* [YOUR OBJECTIVE] Print the listing below again, exactly. Skip the pictures.

* [TASK MATERIAL]
##############################
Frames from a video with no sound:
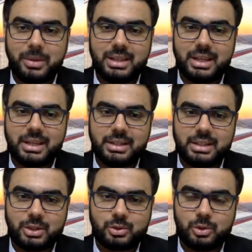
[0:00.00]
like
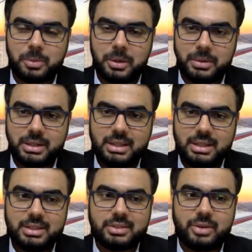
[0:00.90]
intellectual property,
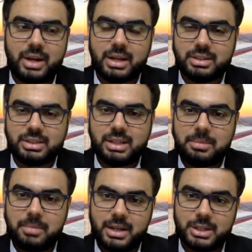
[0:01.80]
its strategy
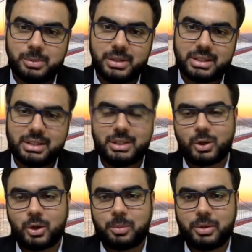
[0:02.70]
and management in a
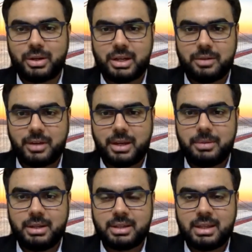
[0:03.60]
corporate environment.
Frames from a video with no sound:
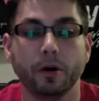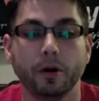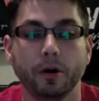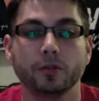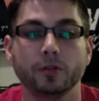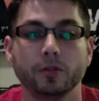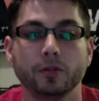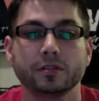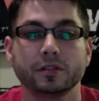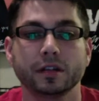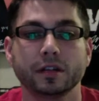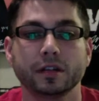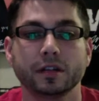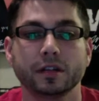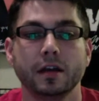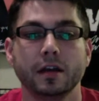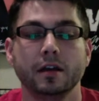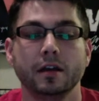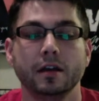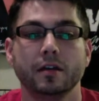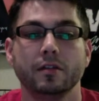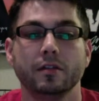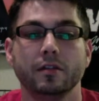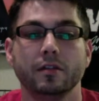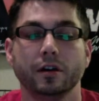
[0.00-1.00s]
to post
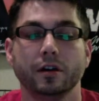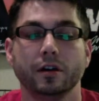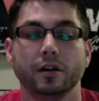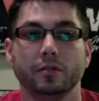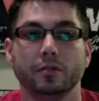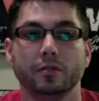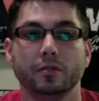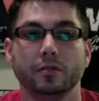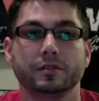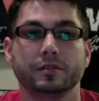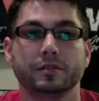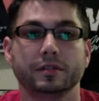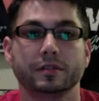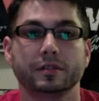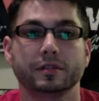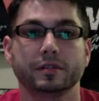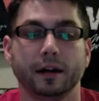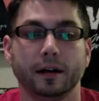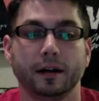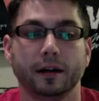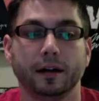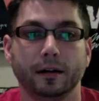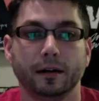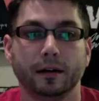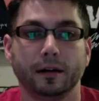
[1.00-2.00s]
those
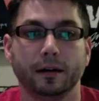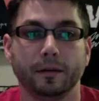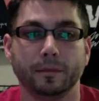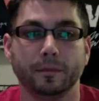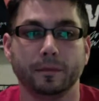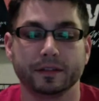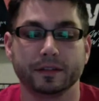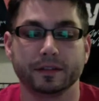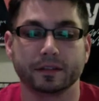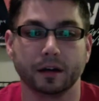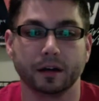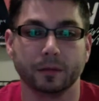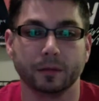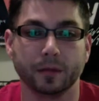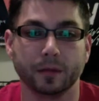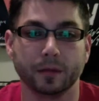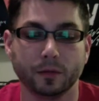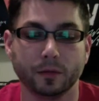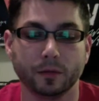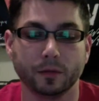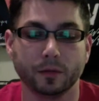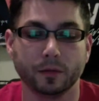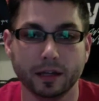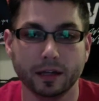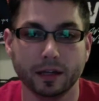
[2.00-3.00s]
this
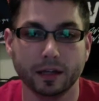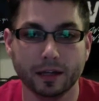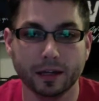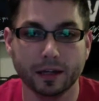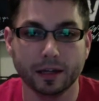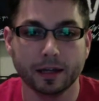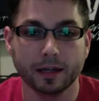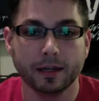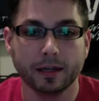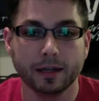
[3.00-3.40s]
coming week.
##############################
* [ANSWER]
Frames from a video with no sound:
[0:00.00]
like
[0:00.90]
intellectual property,
[0:01.80]
its strategy
[0:02.70]
and management in a
[0:03.60]
corporate environment.
Frames from a video with no sound:
[0.00-1.00s]
to post
[1.00-2.00s]
those
[2.00-3.00s]
this
[3.00-3.40s]
coming week.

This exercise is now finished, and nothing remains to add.